GPUs on the other hand use a Single Instruction Multiple Data (SIMD) model, where each multiple
processing elements execute the same instruction on multiple data simultaneously.
2.1.1
SIMD Model
The SIMD (Single Instruction Multiple Data) model is suited to the notion that the computation
stages on a GPU are executed sequentially (as in a pipeline) on a flow of data. Each of the computation
stages however, is executed in parallel by the GPU’s processors. In an NVIDIA GPU, processors execute
groups of 32 threads, called warps [5]. Individual threads in the same warp start together, but can then
execute and branch independently (although with some restrictions).
Although threads can generally execute independent instructions, threads belonging to the same warp
can only execute one common instruction at a time. If any thread in a warp diverges, then the threads in
that warp are serially executed for each of the independent instructions, with barriers being inserted after
the execution of such instructions so that threads are then re-synchronized. Thus, efficiency is achieved
when all 32 threads of a warp share the same execution path.
This kind of divergence that forces hardware to serially execute instructions can only exist inside a
warp, as different warps are running on different multiprocessors.
In order to maximize the utilization of a GPU’s resources, thread-level parallelism is needed. Occupancy (the level of threads that are running or ready to run in regards of the total number of possible
threads during the program’s life cycle) is related to the number of warps that belong to a multiprocessor.

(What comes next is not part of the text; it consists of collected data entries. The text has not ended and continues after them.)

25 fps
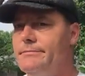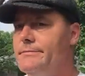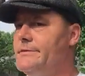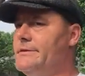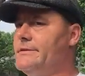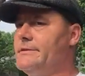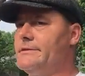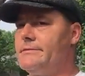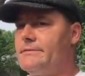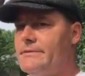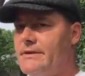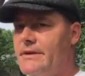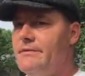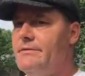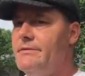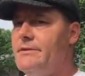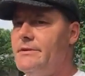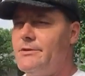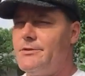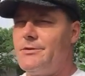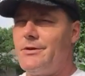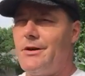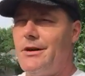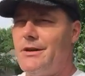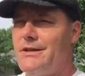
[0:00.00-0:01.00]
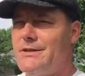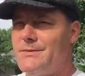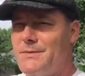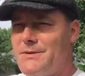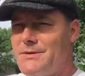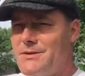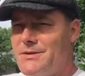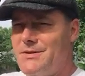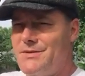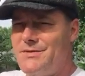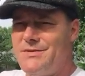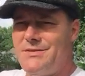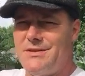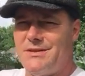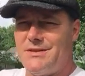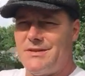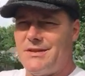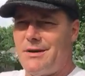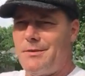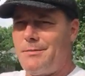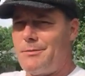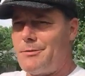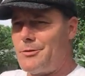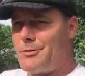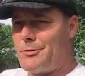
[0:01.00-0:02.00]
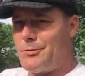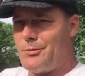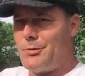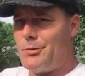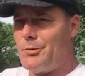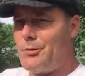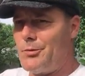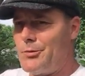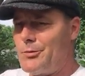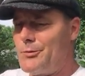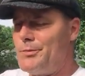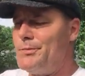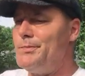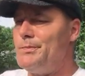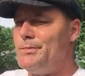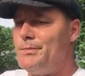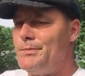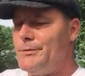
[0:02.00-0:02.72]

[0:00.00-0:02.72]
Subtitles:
Just give it a try, especially if it's summer or warm.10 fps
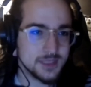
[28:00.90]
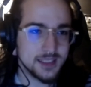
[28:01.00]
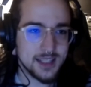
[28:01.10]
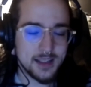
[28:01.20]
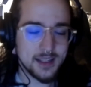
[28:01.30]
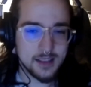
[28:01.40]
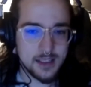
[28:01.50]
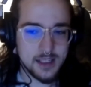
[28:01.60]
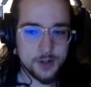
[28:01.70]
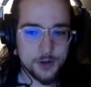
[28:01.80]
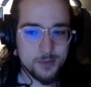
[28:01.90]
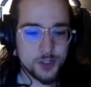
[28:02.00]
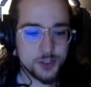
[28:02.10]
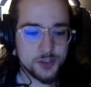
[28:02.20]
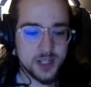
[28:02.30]
like either I'm
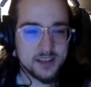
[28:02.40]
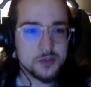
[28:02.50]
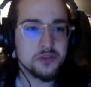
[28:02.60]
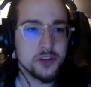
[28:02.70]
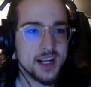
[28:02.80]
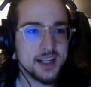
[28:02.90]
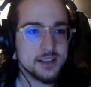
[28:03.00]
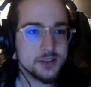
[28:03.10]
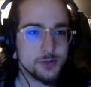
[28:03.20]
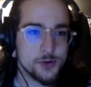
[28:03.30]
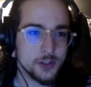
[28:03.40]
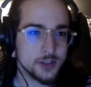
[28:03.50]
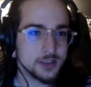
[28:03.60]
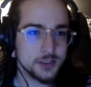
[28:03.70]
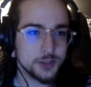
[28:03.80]
gonna do that overnight
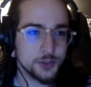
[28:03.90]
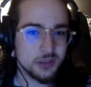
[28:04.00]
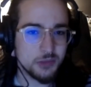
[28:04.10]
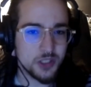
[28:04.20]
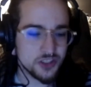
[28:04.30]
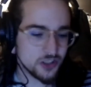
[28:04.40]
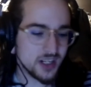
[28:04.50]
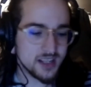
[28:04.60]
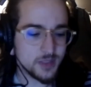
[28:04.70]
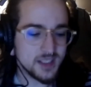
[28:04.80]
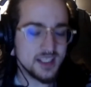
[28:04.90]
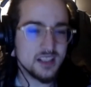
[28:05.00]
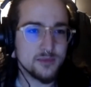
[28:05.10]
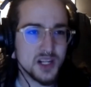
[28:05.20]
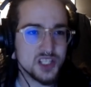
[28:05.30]
or I'm gonna start at the beginning
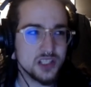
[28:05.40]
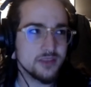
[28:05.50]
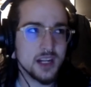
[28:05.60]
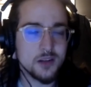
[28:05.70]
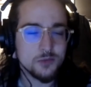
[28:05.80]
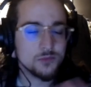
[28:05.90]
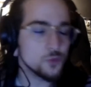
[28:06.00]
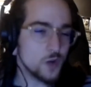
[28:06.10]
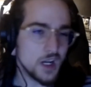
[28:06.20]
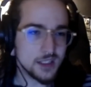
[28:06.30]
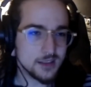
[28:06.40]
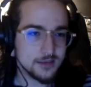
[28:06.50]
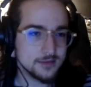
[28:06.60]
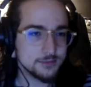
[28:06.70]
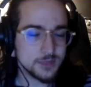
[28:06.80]
of my shift and wait
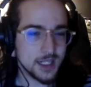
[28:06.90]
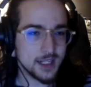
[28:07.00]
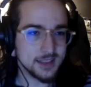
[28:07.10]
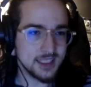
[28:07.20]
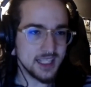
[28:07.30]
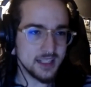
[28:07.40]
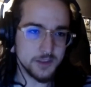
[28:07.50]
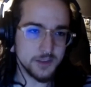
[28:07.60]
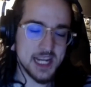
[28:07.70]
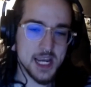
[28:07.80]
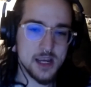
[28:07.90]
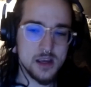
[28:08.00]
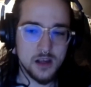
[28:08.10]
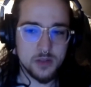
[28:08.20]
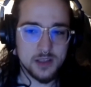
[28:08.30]
at the end of the day.
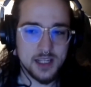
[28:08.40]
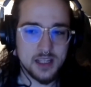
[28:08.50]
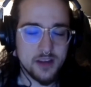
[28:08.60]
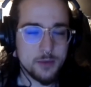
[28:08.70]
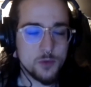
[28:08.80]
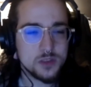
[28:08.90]
But like if I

Each time an instruction needs to be issued on a multiprocessor, a warp scheduler takes a warp that
is ready to run its next instruction and issues that instruction to the warp’s threads. Some time is needed
for a warp to be ready to execute its next instruction: this is called latency. So thread-level parallelism
effectively targets hiding the latency, and occupancy is essentially a measure of how much latency is
hidden. Maximum occupancy is achieved when the warp scheduler always has an instruction to issue for
some warp at every clock cycle.
2.1.2
Threads
Another main difference between CPUs and GPUs are threads and how they are organized. On a
typical CPU, a small number of threads can run concurrently on a core. On a GPU however, thousands can run concurrently per multiprocessor (our Tesla C2050 card supports up to 1536 threads per
multiprocessor).
Switching between threads on a CPU can also take some significant time, where on a GPU this
switching is done seamlessly and almost instantly. This is due to the fact that on a CPU, the operation
system controls the thread switching behavior. On a GPU, thousands of threads are put into a queue
(in groups of warps). If the hardware must wait on one warp of threads (because for instance it needed
to perform a slow access to memory), then it just swaps that warp with another one that is ready to
execute.
This is mainly possible due to the large amount of registers present on a GPU: separate registers
are allocated to all of the threads, so no swapping of registers or state needs to be done when thread
switching occurs (unlike a CPU, which has less registers and as such their state must be saved in thread
switches).
5
Figure 2.3: The fermi architecture. http://files.tested.com/uploads/0/5/16360-gf100 core.jpg
2.1.3
Memory
Both CPU and GPU have dedicated memory chips available to them. On a CPU, the RAM is
accessible to all code (given that it stays within some boundaries related to processes, boundaries enforced
by the operating system). On a GPU, the RAM is divided virtually (and physically) into several types
(described later in this chapter), each of which has its own characteristics. But mainly the differences are
that the CPU’s RAM is much faster than the GPU’s. The CPU’s RAM has a higher-bandwidth, and it
is supported by multiple, large caches. A GPU’s RAM can be slow depending on the access pattern and
its caches are small, due to being designed for special uses (namely texture filtering) which are related to
the aforementioned types in which the RAM is divided in.
2.2
Hardware Architecture
The Tesla C2050 is an NVIDIA workstation GPU which is based on the Fermi architecture. The Fermi
architecture provides many improvements over previous ones, such as Error-Correcting Code (ECC) across
all of memory types (registers, DRAM, etc) and the ability to execute concurrent processes. The C2050
is composed of 14 shared multiprocessors. A shared multiprocessor is basically a small processor: it has
an execution engine, and plenty of registers. It also has its own small memory and L1 cache. These
14 multiprocessors are then connected to a DRAM memory. In the C2050, this memory has 3GB of
capacity (reduced to around 2.7GB when memory error correction is on). However, its latency is quite
large, so accessing it must be something that programmers must take into consideration when designing
and implementing programs.
In Figure 2.3, we can see an overall look of the architecture present in Fermi GPUs.
6
Figure
2.4:
The
fermi
shared
multiprocessor
http://www.geeks3d.com/public/jegx/201001/fermi gt100 sm.jpg
hardware
architecture.
A Fermi card can have up to 16 shared multiprocessors (our Tesla card has 14), each of which has
capability for 32 cores (or execution units), meaning that at most, 16 x 32 (512) threads can be running
in parallel. They are all inter-connected to a global L2 cache and to memory controllers that are used to
access the GPU’s DRAM. There is also a host interface to communicate with the CPU, and some other
special engines related to graphics operations.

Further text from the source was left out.